Conventional compression standards
Over the years, numerous compression standards have emerged based on conventional transforms, mainly Discrete Cosine and Wavelets. Some standards are dedicated to images compression, while others focus on videos. For images, several codecs have been designed and optimized by domain experts, such as JPEG (Joint Photographic Experts Group), JPEG2000, and BPG (Better Portable Graphics). Regarding video compression, I can mention the High Efficiency Video Coding (HEVC) standard, also known as H.265, and its successor, Versatile Video Coding (VVC) or H.266. VVC, with various improvements, achieves over 50% reduction in bitrate requirements compared to HEVC for the same quality. VVC also enables compression of High Dynamic Range (HDR) images and 360° videos. These traditional compression codecs have been used for a long time in most visual data processing applications. They have been highly successful among the general public due to their fast execution, performance and compatibility with most hardware devices.
New generation of compression methods
Artificial Intelligence has impacted nearly every domain of information processing and communication. Image compression is no exception to this trend. Very recently, researchers worked at introducing deep learning to image compression, one of the applications that deep learning is suspected to be efficient at. The aim is to offer substantially better compression efficiency than available image codecs with models obtained from a large amount of images, and that can efficiently represent the wide variety of visual content that is available nowadays. This domain still takes its first steps and has a short history, compared to compression standards, requiring more extensions and research. In this sense, MPEG has launched the new JPEG Artificial Intelligence (JPEG AI) ad-hoc group whose aim is to publish a learning-based image compression standard.

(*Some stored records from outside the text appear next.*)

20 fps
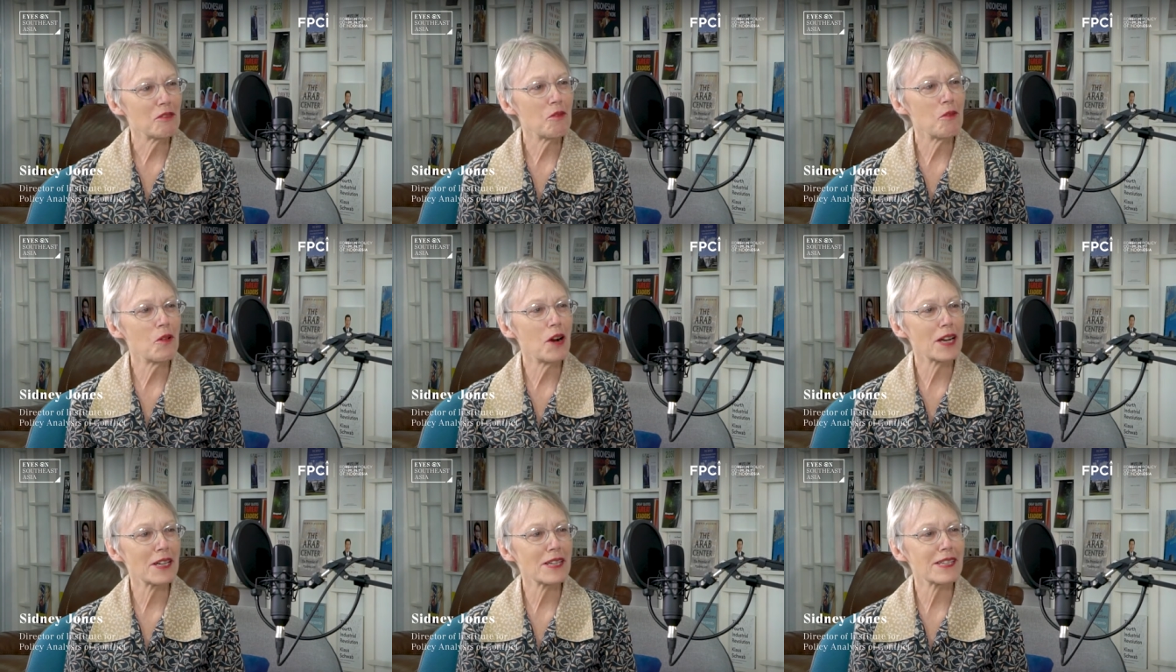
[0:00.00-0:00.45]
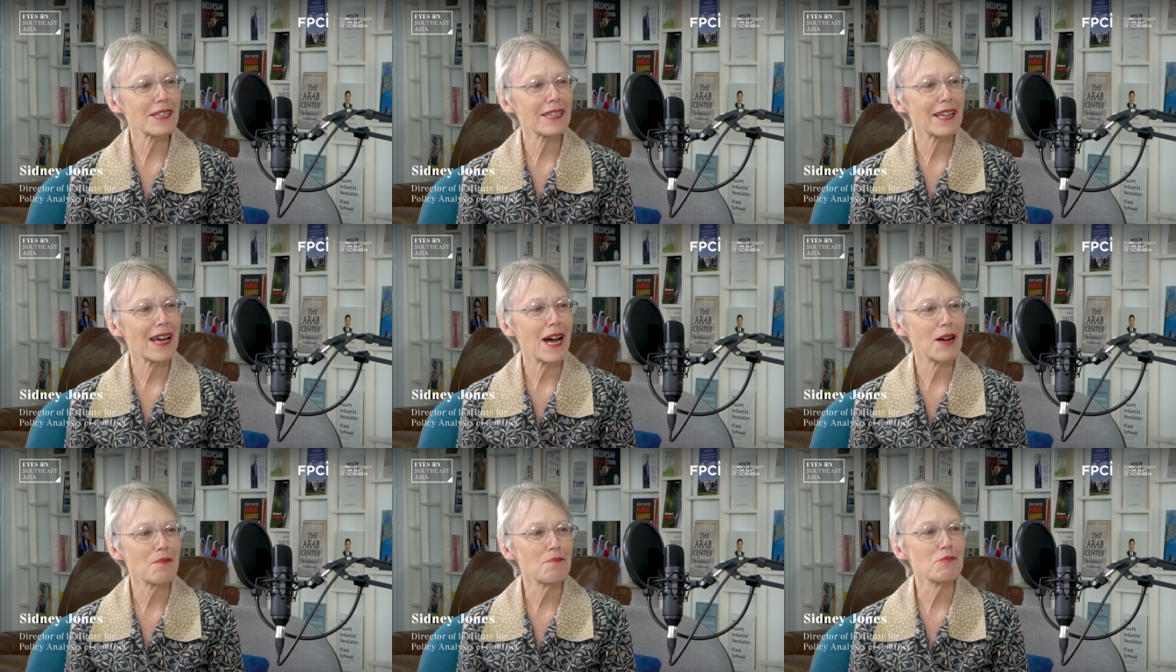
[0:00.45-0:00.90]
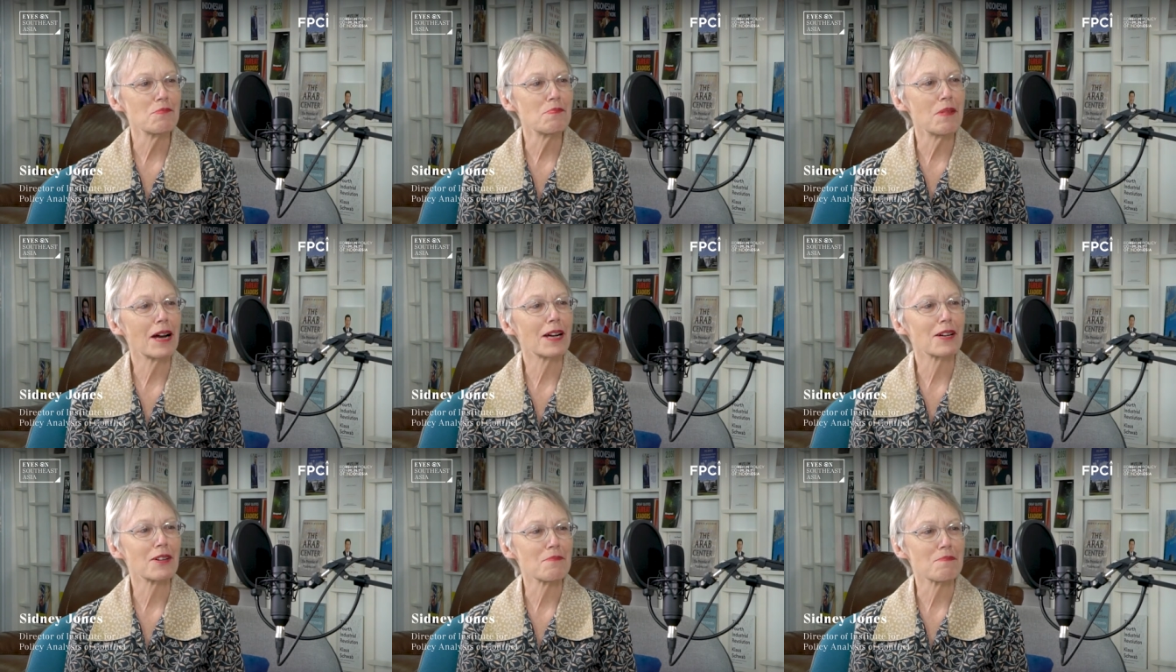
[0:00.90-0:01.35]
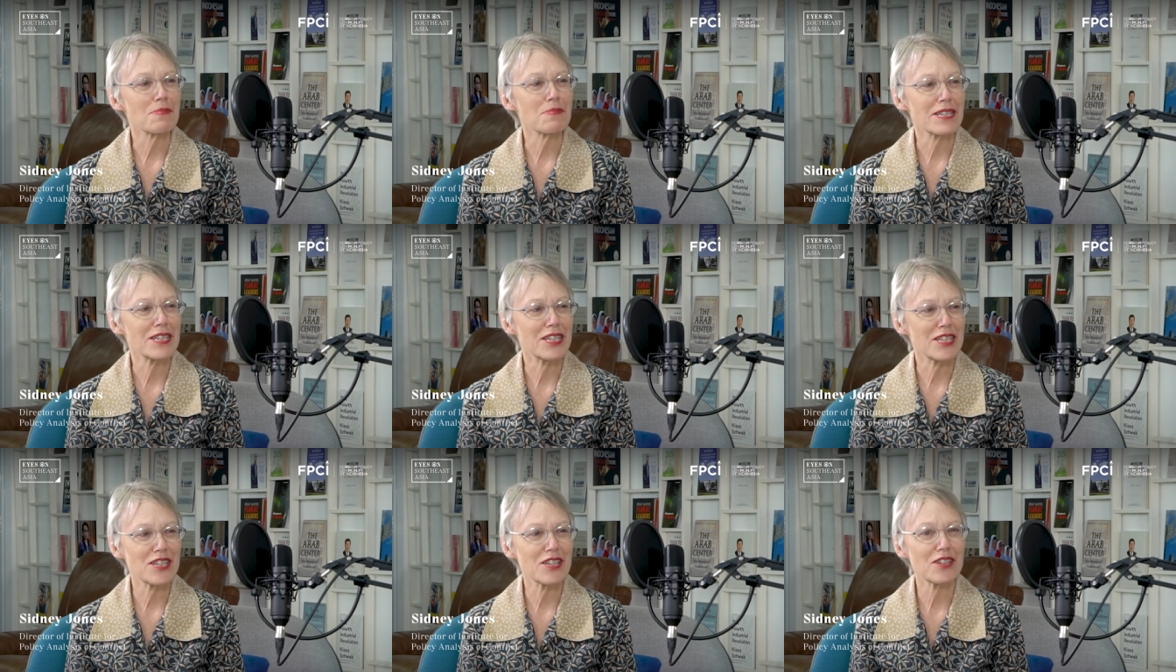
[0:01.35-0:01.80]
what Abu Bakar
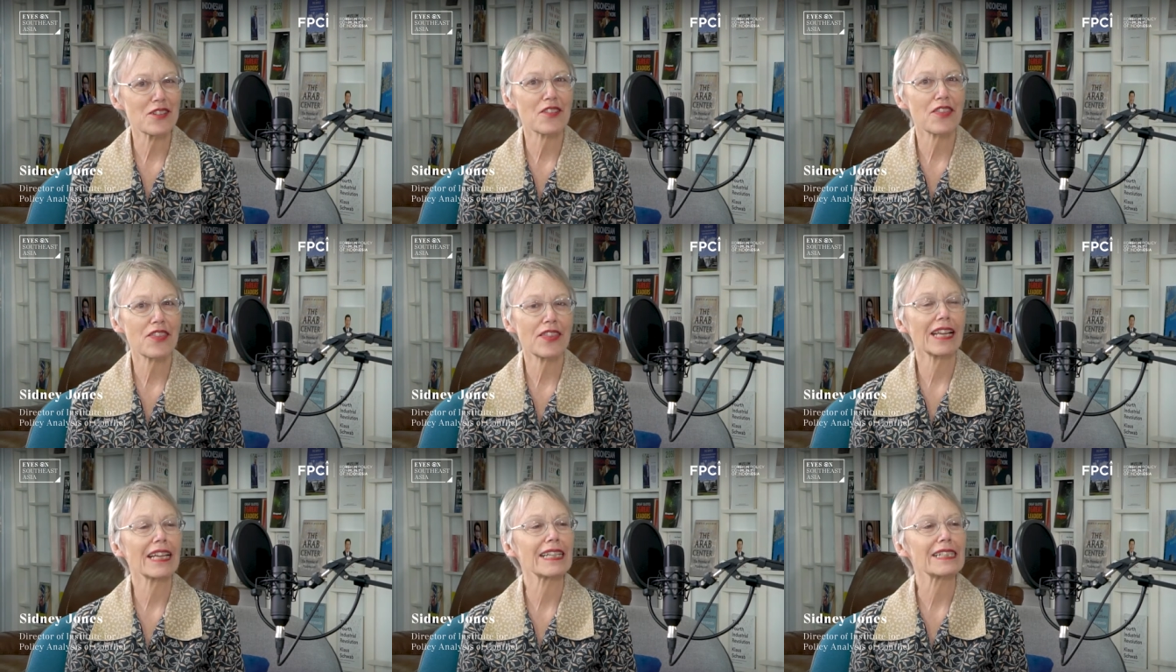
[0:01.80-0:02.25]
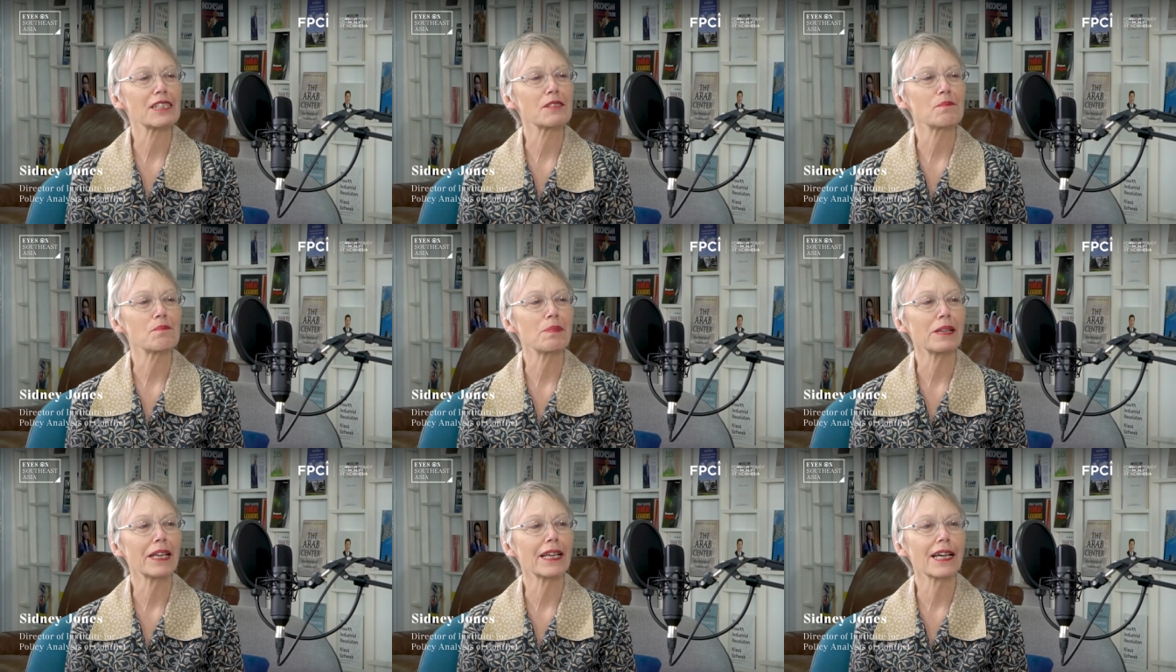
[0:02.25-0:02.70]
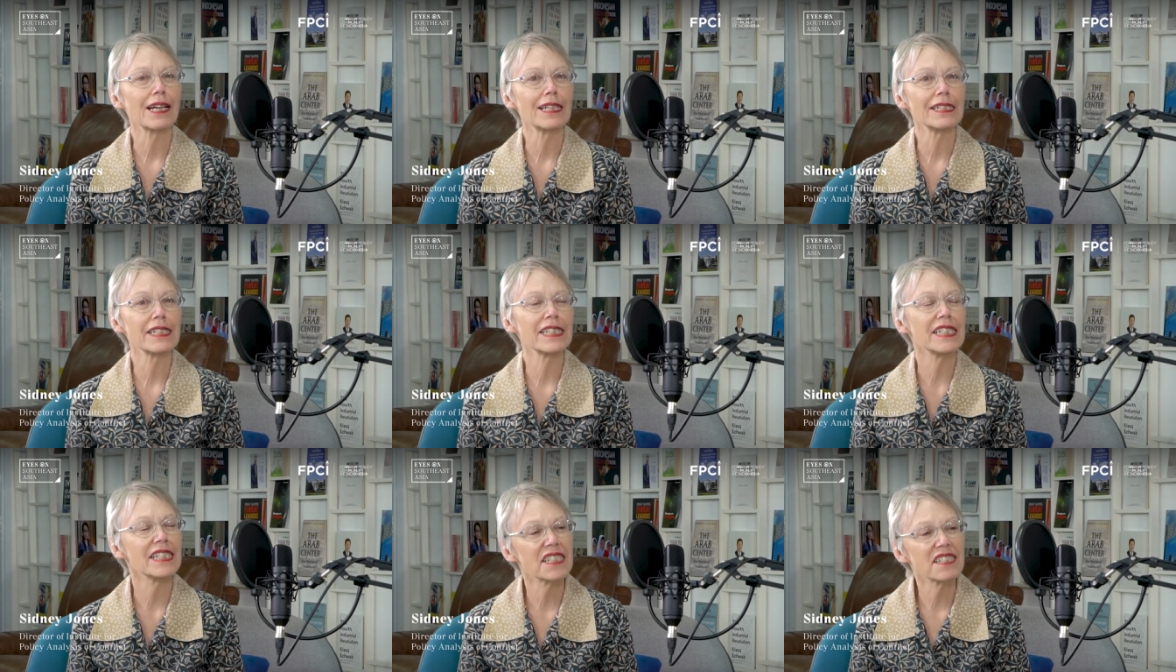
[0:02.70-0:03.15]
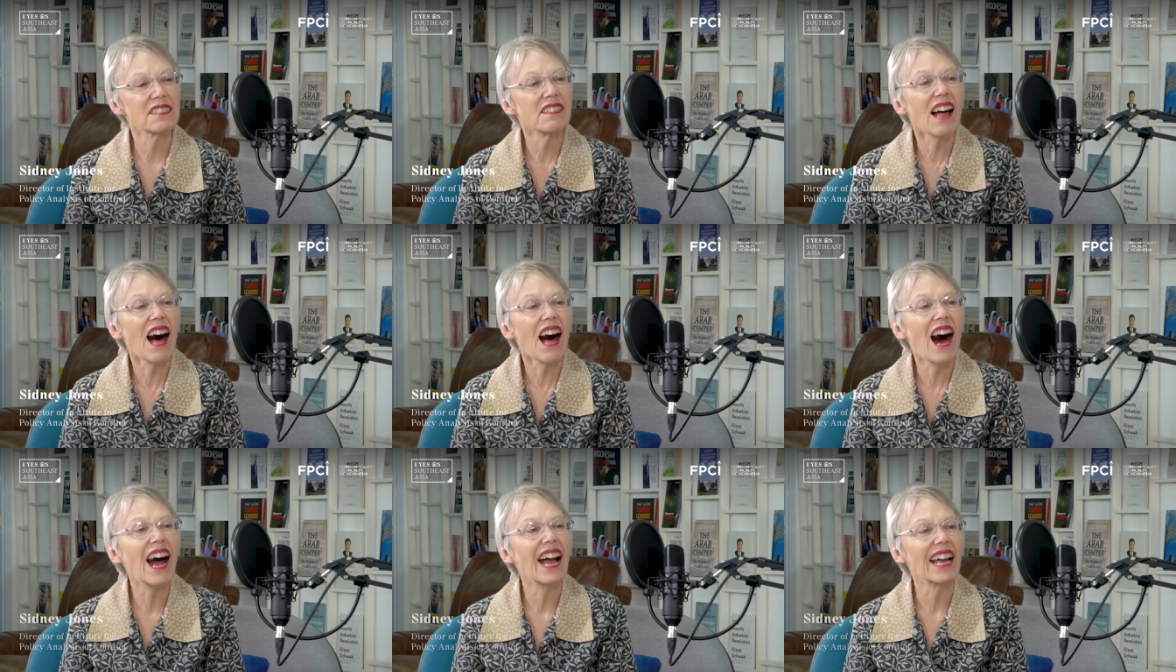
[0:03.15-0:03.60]
Basyir thinks because he's
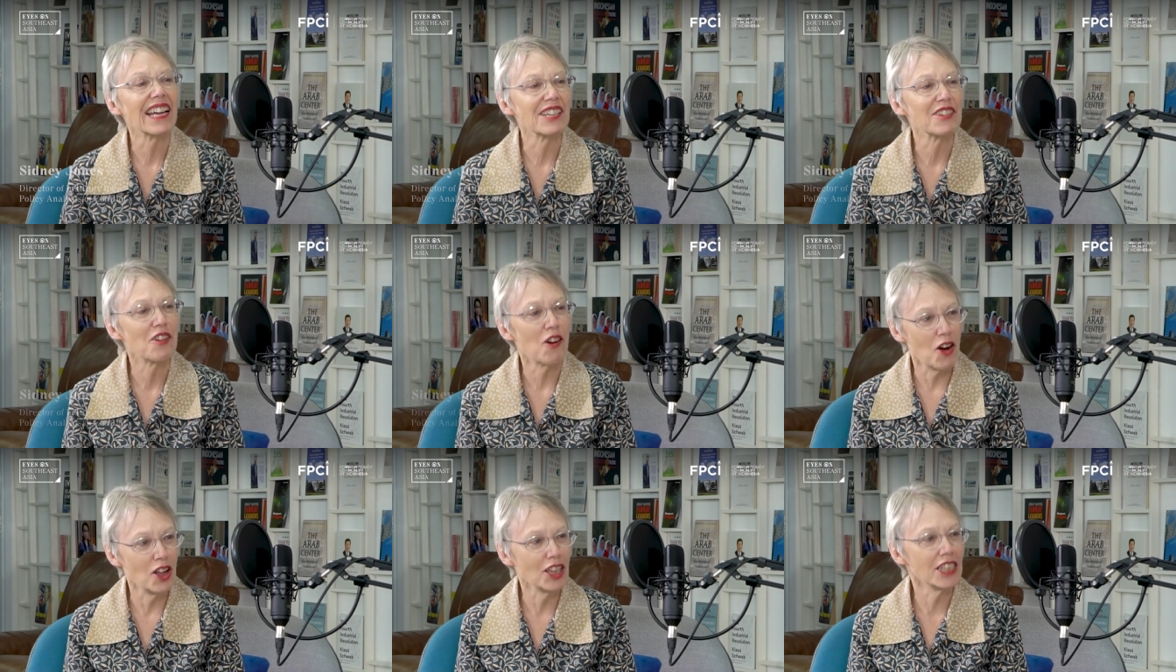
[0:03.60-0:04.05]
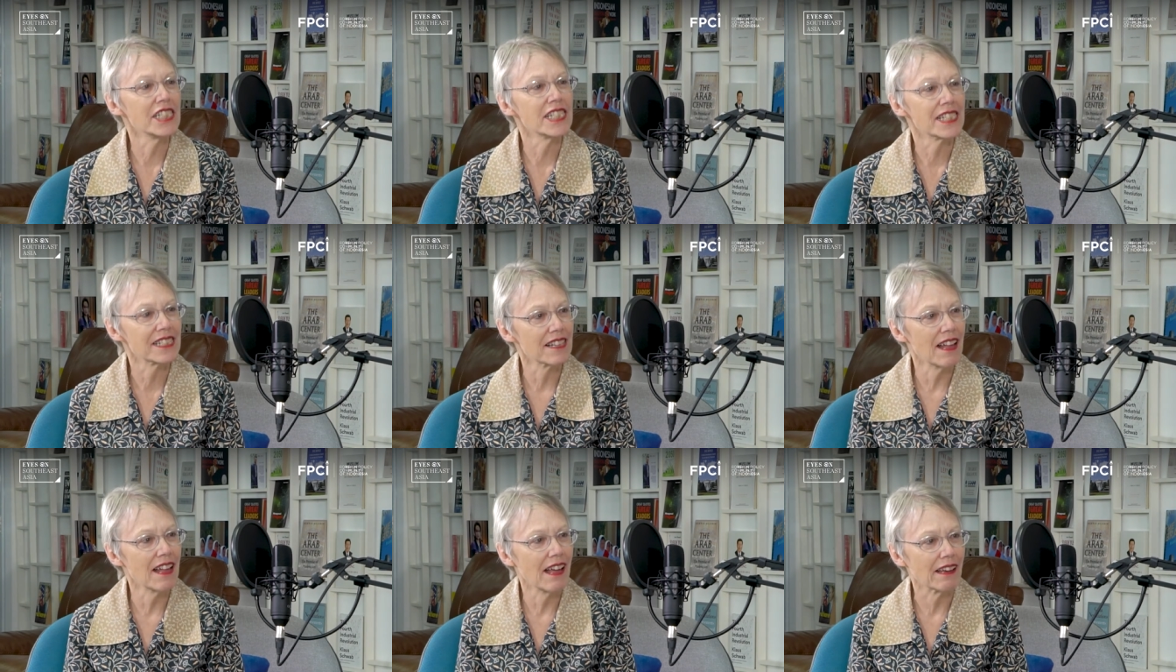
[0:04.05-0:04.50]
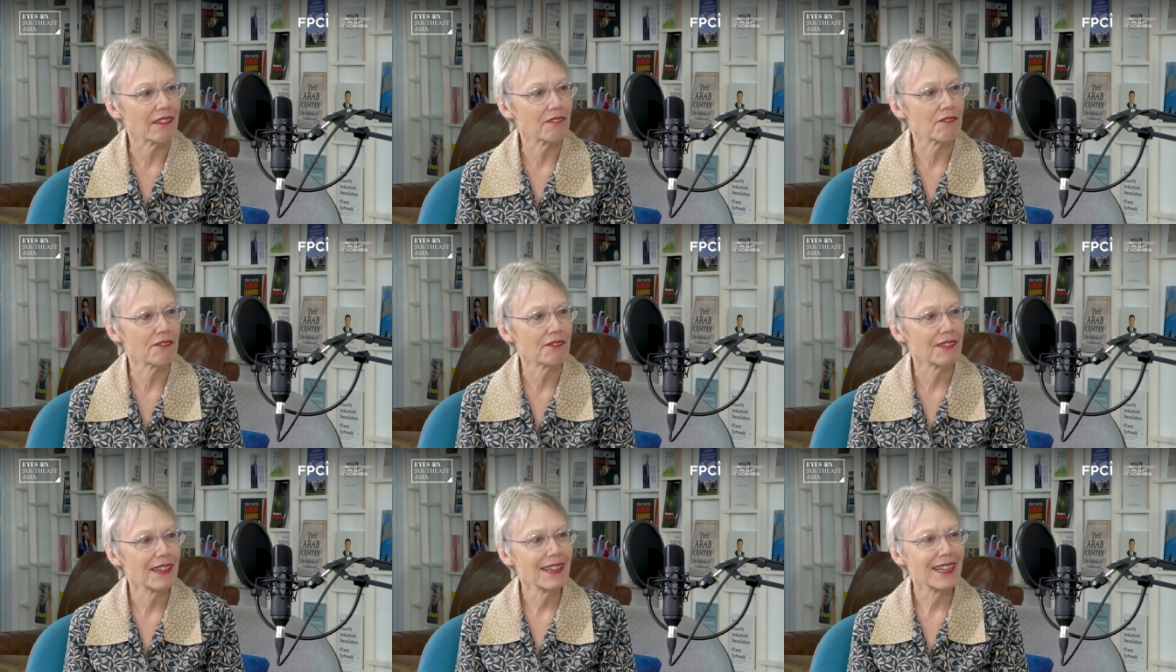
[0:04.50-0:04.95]
lied all his life.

Deep learning-based methods have succeeded in achieving comparable performances than the classical compression codecs, and even have advanced to outperform them. However, the use of deep learning models for image compression methods makes their performance dependent on the nature of the images used for training. For instance, if a model is trained on images of cars, it will perform well when tested for compressing an image of a car. However, its performance will not be the same when tested on compressing an image of nature. Opting to use a more generalized dataset during the training phase could be a solution, but this would still require a significant amount of hardware resources and processing time.